In this section we discuss critical threats to validity and how we addressed them. One critical threat to validity is the limited number of participating software houses, i.e., 57. Nevertheless by estimating the overall number of software houses in the DACH region, a precision of 87 % of our results could be reached. To further increase validity of the results, the questionnaire was triangulated by interviews and evidence from related studies. Conclusions on correlation were drawn based on statistical significance.
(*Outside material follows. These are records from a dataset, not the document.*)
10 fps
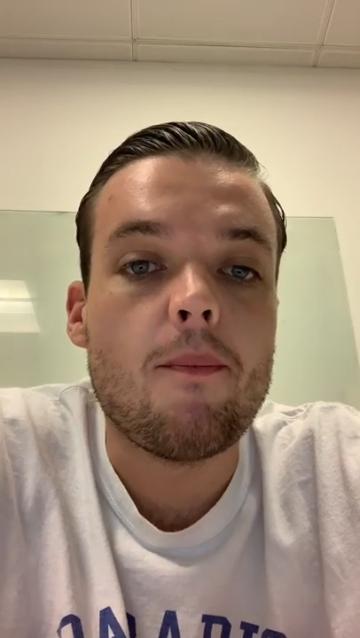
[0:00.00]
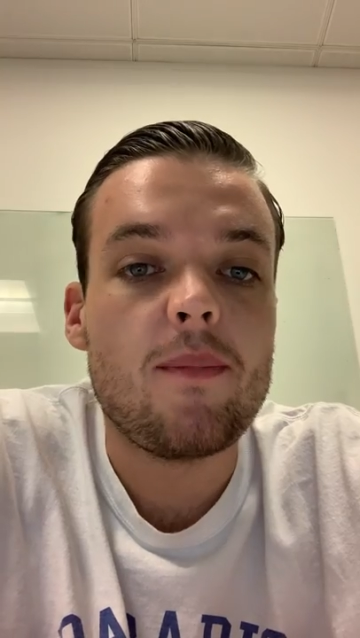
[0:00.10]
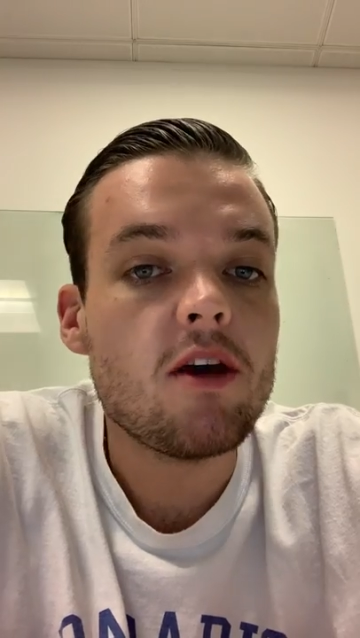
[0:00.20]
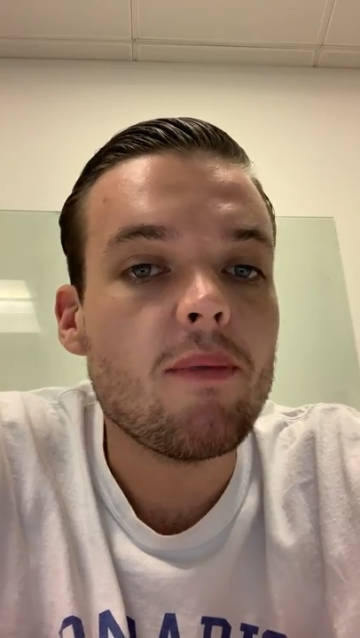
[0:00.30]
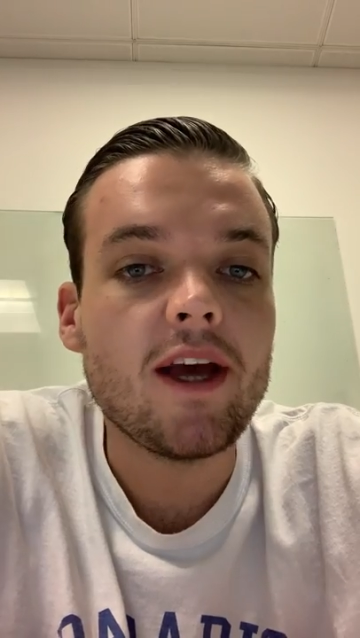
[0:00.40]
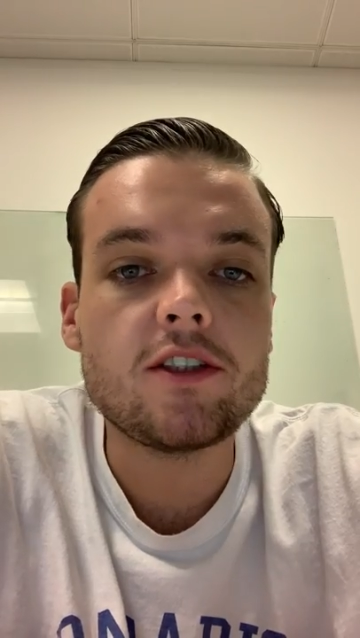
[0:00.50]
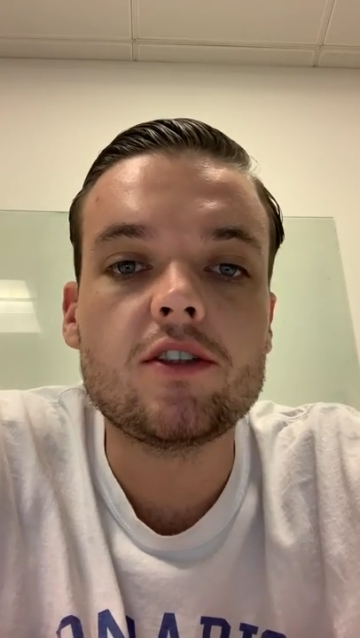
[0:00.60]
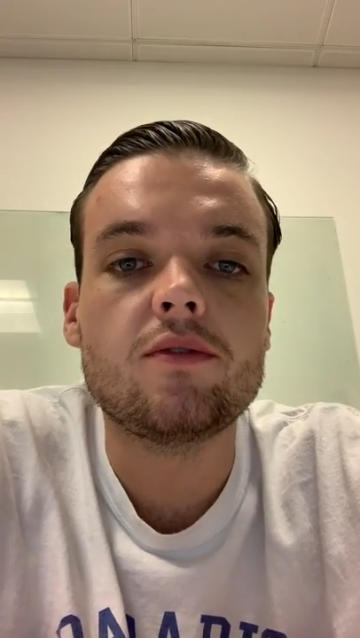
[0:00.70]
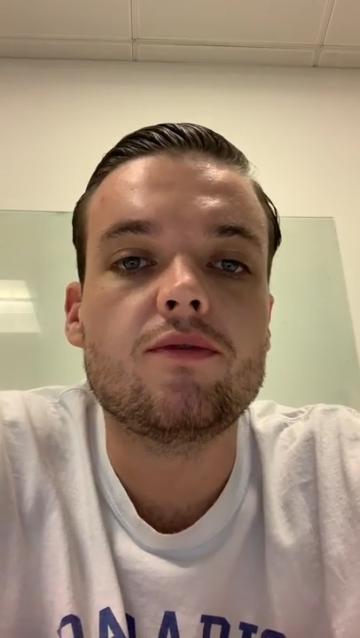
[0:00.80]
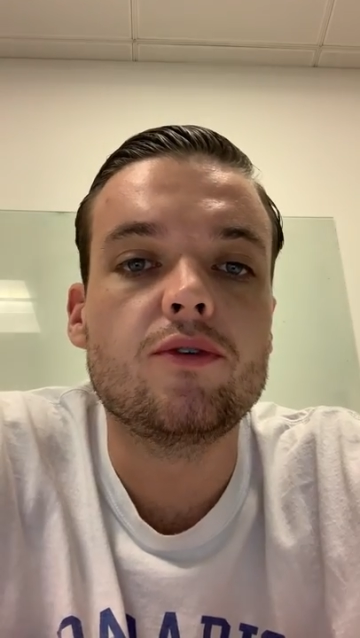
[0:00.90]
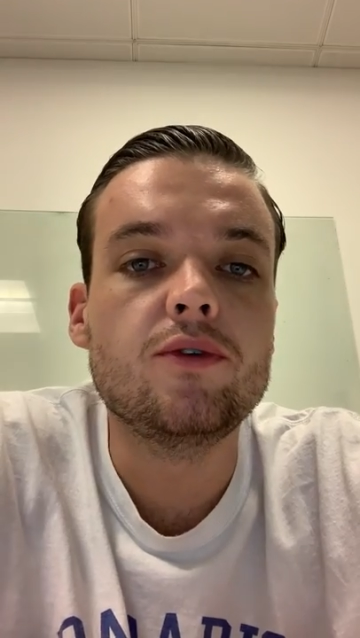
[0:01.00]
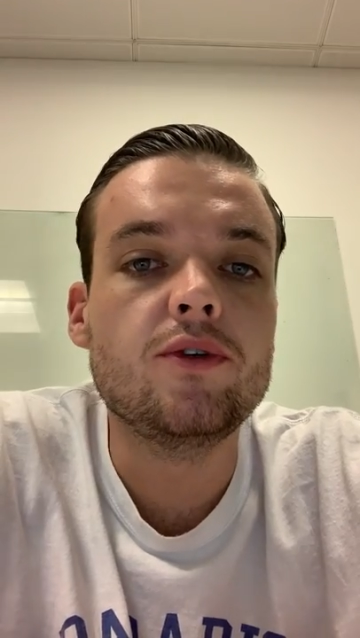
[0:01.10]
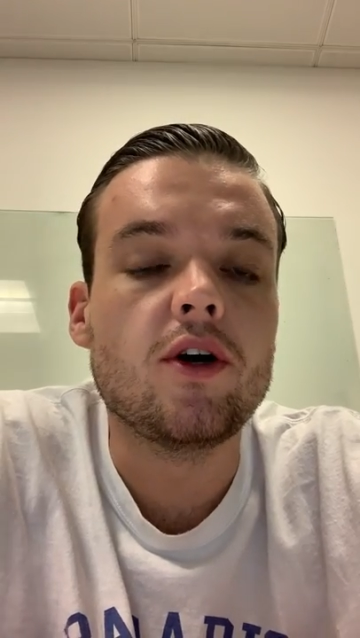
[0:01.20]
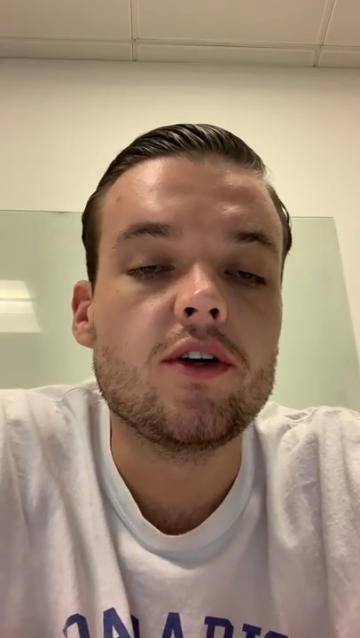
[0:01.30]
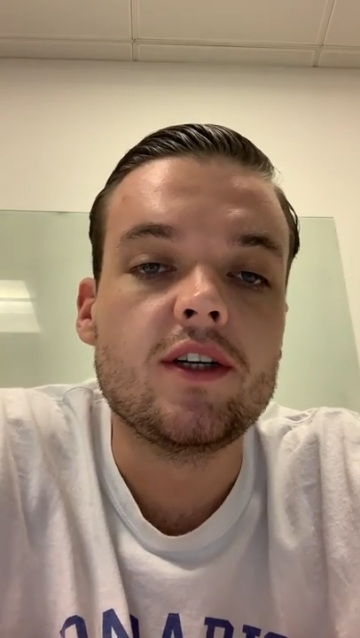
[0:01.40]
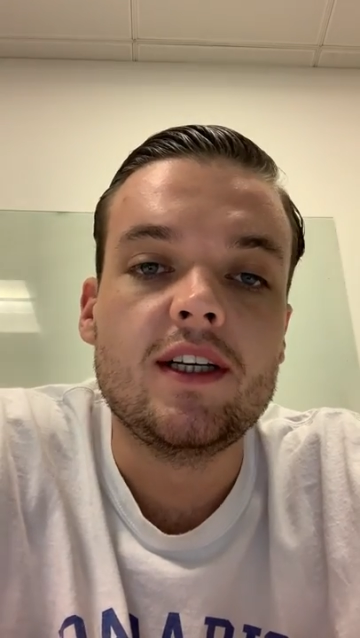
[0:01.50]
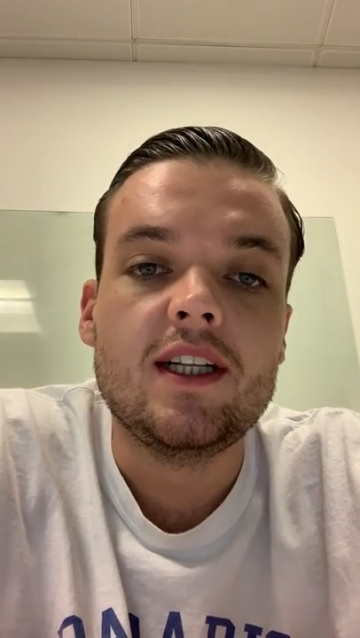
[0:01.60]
big batches of food on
Furthermore, it has to be mentioned that the study was only conducted in the DACH region and that the validity of the results is therefore limited to that region. But due to the facts that similar surveys were initially performed in the DACH region and then replicated in other regions with similar results [16, 17] and that we could not find significant differences between the results from Germany, Austria and Switzerland, we think that the survey will deliver similar results in other regions as well. However, a replication in other regions, which is already planned as future work, is required to confirm this statement. The questionnaire itself was constructed based on the experiences of Software Quality Lab and the involved researchers in conducting surveys as well as academic findings of related surveys. Furthermore, the questionnaire was refined by internal and external reviews in several iterations.

5 Conclusion

This paper presented a survey on quality assurance during implementation in software houses from Germany, Austria and Switzerland. Overall 57 software houses participated. Results from the survey show that the most common software quality assurance techniques used during implementation are unit testing, code reviews and coding guidelines. Most tool support is used in the areas of bug tracking, version control and project management. Due to relationships between the used tool types, it seems that the introduction of one tool leads to the adoption of several others. We also found that coding guidelines and static code analysis are often used in environments with continuous integration and version control. Bug tracking tools are often used in environments in which also static code analysis, code reviews and unit testing are performed. Bug fixing takes a significant ratio of the overall project effort assigned to implementation. Furthermore, we found that the more developers a software company has, the more effort is spent on bug fixing. Finally, more than half of all companies rated the quality after implementation as rather good to good and there seems to be a negative correlation between the number of employees and the perceived software quality.

In future, we plan to replicate the survey in other regions and to perform case studies to investigate in which context (for instance, with respect to the process model applied) specific quality assurance techniques during implementation are promising. Based on the results of these empirical studies we plan to derive practical guidelines to improve quality assurance during implementation.